To do:
Before you reproduce the entries that follow, strip out any image they contain and keep the rest exact.

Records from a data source
=======

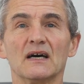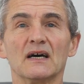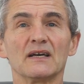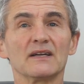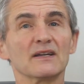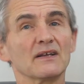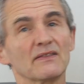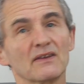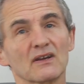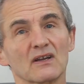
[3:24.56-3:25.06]

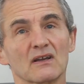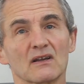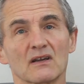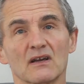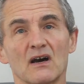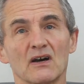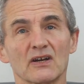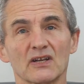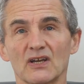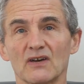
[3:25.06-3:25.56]
and other
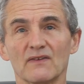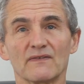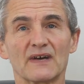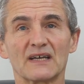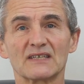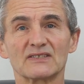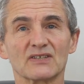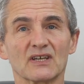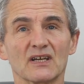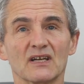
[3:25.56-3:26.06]

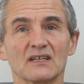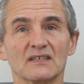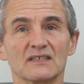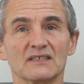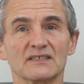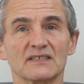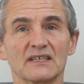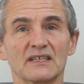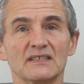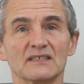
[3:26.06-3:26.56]
cardiovascular
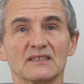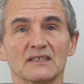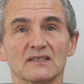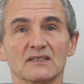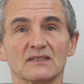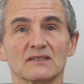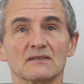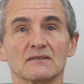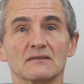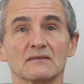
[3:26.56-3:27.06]

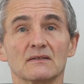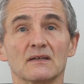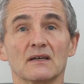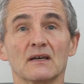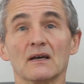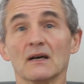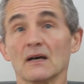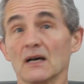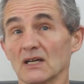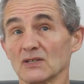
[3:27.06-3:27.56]
diseases,
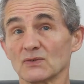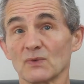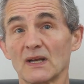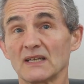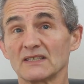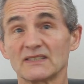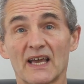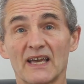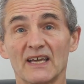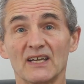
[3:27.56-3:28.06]
as
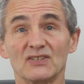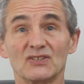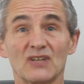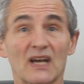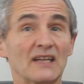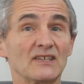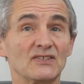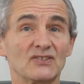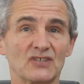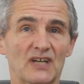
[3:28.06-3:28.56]
well as age
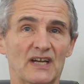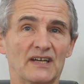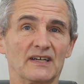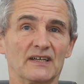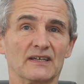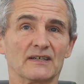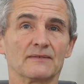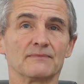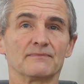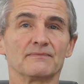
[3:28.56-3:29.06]
and
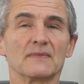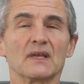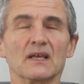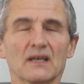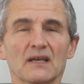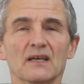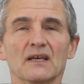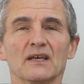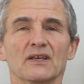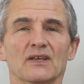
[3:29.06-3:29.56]
gender.
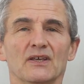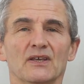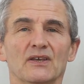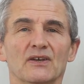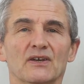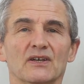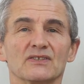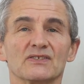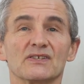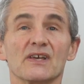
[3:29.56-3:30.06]

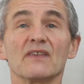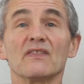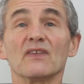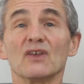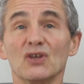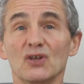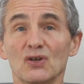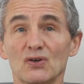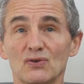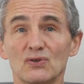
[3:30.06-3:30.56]
You can say
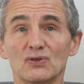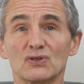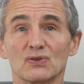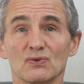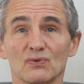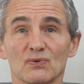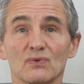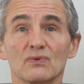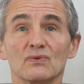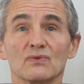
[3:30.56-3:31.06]
the
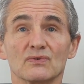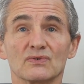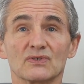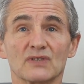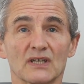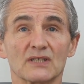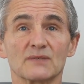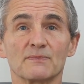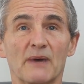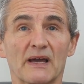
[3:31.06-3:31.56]
usual
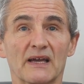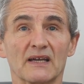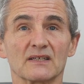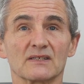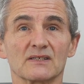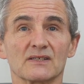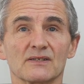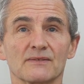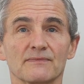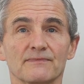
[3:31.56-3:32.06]

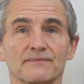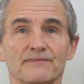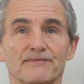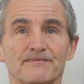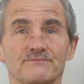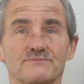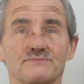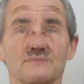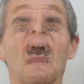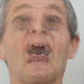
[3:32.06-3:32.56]
suspects.
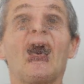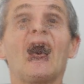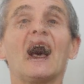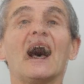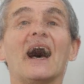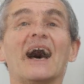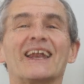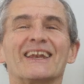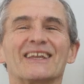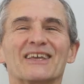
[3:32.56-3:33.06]

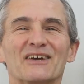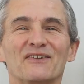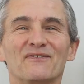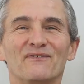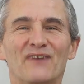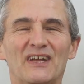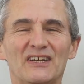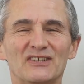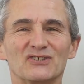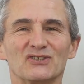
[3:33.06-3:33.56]
And
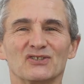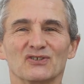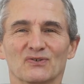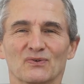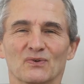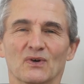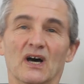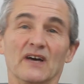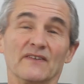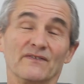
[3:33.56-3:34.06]

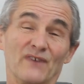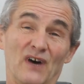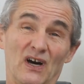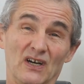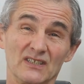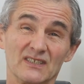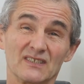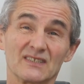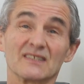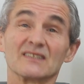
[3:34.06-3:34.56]
conventional
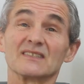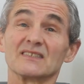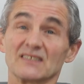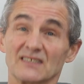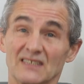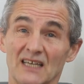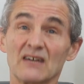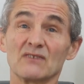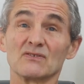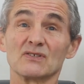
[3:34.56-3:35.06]
advice
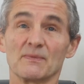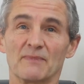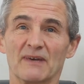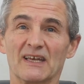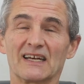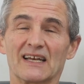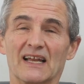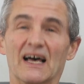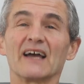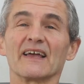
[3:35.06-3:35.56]
sounds a
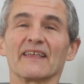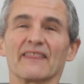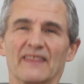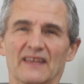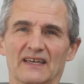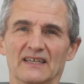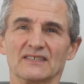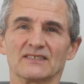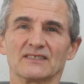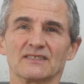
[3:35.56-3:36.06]
bit like
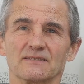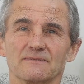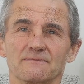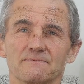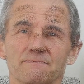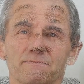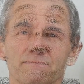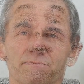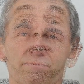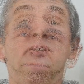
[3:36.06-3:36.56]
this.
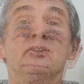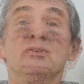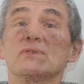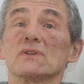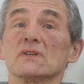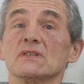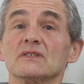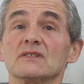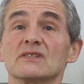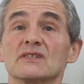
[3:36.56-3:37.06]
You
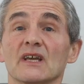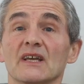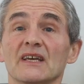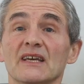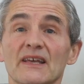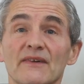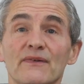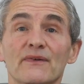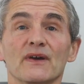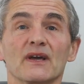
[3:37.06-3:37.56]
can
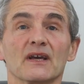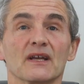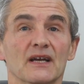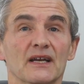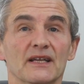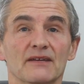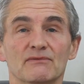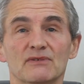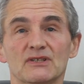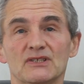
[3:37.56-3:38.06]

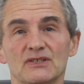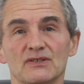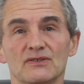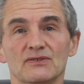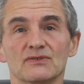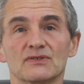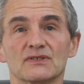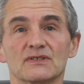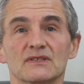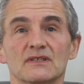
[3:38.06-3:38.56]
significantly
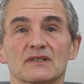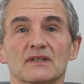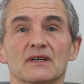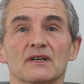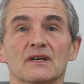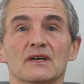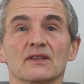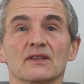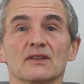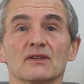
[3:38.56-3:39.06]
reduce
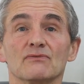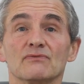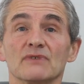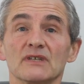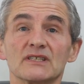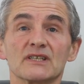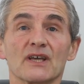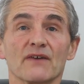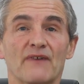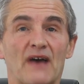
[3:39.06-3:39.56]
the
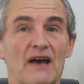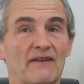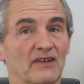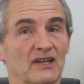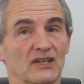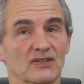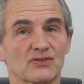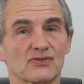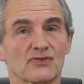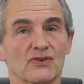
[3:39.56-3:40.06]
risk of
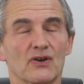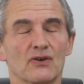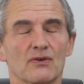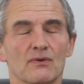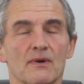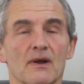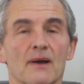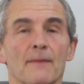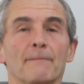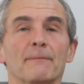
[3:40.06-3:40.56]
having a
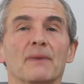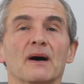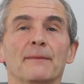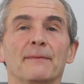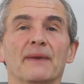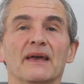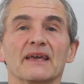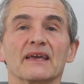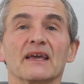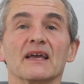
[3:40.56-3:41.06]
stroke by
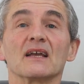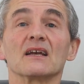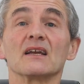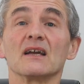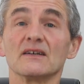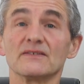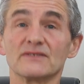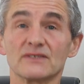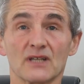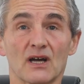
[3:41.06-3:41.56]
making
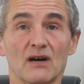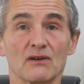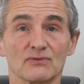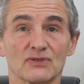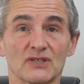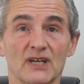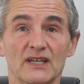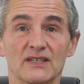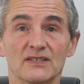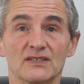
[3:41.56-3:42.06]
lifestyle
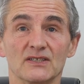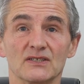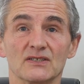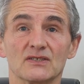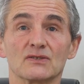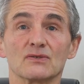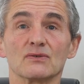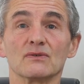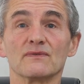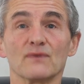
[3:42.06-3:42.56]

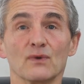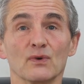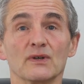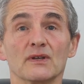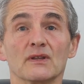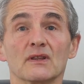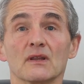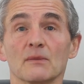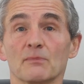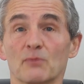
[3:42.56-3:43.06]
changes to
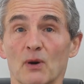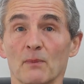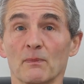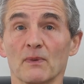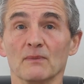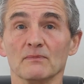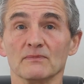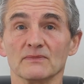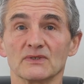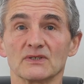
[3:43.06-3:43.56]
avoid the
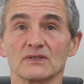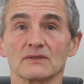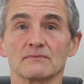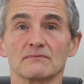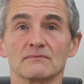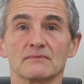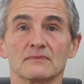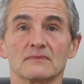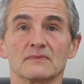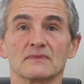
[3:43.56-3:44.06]
problems,
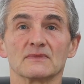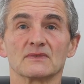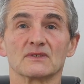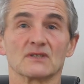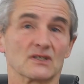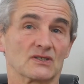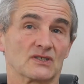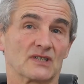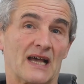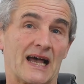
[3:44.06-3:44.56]

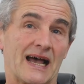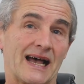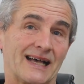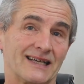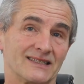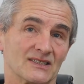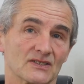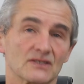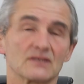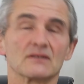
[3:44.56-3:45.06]
such
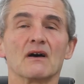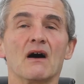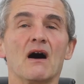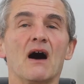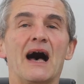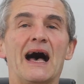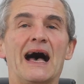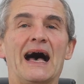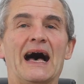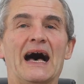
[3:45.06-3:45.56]
as
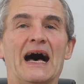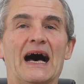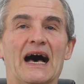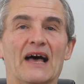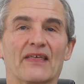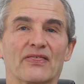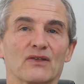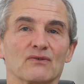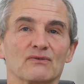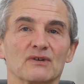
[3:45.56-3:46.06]

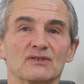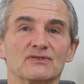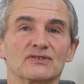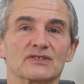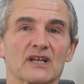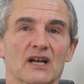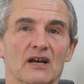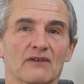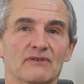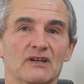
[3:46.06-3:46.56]

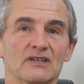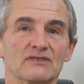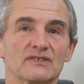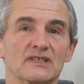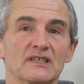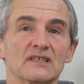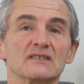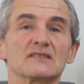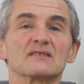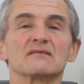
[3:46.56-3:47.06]

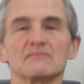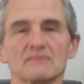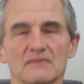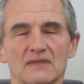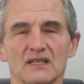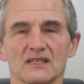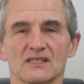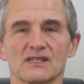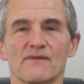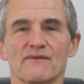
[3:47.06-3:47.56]
atherosclerosis,
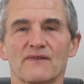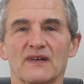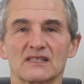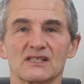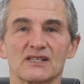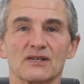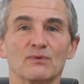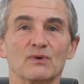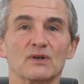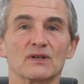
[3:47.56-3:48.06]
that's a
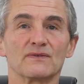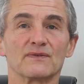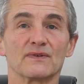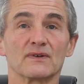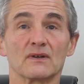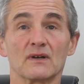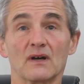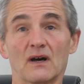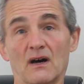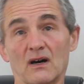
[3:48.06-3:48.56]
fancy word
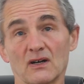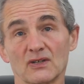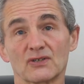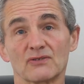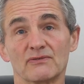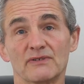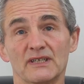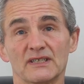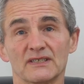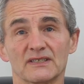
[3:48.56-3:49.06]
for
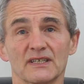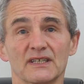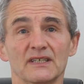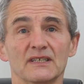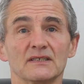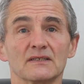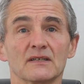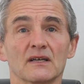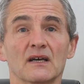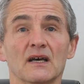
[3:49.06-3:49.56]
artery
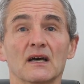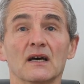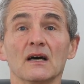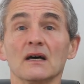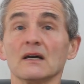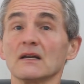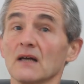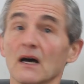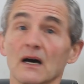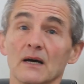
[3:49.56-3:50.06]
disease,
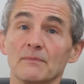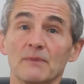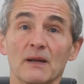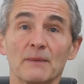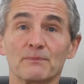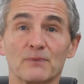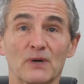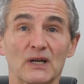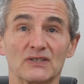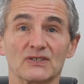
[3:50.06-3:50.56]
and high
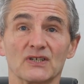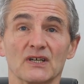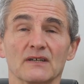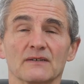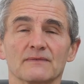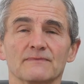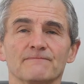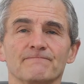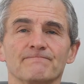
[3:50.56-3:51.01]
blood pressure.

=======

Written reply:
[3:24.56-3:25.06]

[3:25.06-3:25.56]
and other
[3:25.56-3:26.06]

[3:26.06-3:26.56]
cardiovascular
[3:26.56-3:27.06]

[3:27.06-3:27.56]
diseases,
[3:27.56-3:28.06]
as
[3:28.06-3:28.56]
well as age
[3:28.56-3:29.06]
and
[3:29.06-3:29.56]
gender.
[3:29.56-3:30.06]

[3:30.06-3:30.56]
You can say
[3:30.56-3:31.06]
the
[3:31.06-3:31.56]
usual
[3:31.56-3:32.06]

[3:32.06-3:32.56]
suspects.
[3:32.56-3:33.06]

[3:33.06-3:33.56]
And
[3:33.56-3:34.06]

[3:34.06-3:34.56]
conventional
[3:34.56-3:35.06]
advice
[3:35.06-3:35.56]
sounds a
[3:35.56-3:36.06]
bit like
[3:36.06-3:36.56]
this.
[3:36.56-3:37.06]
You
[3:37.06-3:37.56]
can
[3:37.56-3:38.06]

[3:38.06-3:38.56]
significantly
[3:38.56-3:39.06]
reduce
[3:39.06-3:39.56]
the
[3:39.56-3:40.06]
risk of
[3:40.06-3:40.56]
having a
[3:40.56-3:41.06]
stroke by
[3:41.06-3:41.56]
making
[3:41.56-3:42.06]
lifestyle
[3:42.06-3:42.56]

[3:42.56-3:43.06]
changes to
[3:43.06-3:43.56]
avoid the
[3:43.56-3:44.06]
problems,
[3:44.06-3:44.56]

[3:44.56-3:45.06]
such
[3:45.06-3:45.56]
as
[3:45.56-3:46.06]

[3:46.06-3:46.56]

[3:46.56-3:47.06]

[3:47.06-3:47.56]
atherosclerosis,
[3:47.56-3:48.06]
that's a
[3:48.06-3:48.56]
fancy word
[3:48.56-3:49.06]
for
[3:49.06-3:49.56]
artery
[3:49.56-3:50.06]
disease,
[3:50.06-3:50.56]
and high
[3:50.56-3:51.01]
blood pressure.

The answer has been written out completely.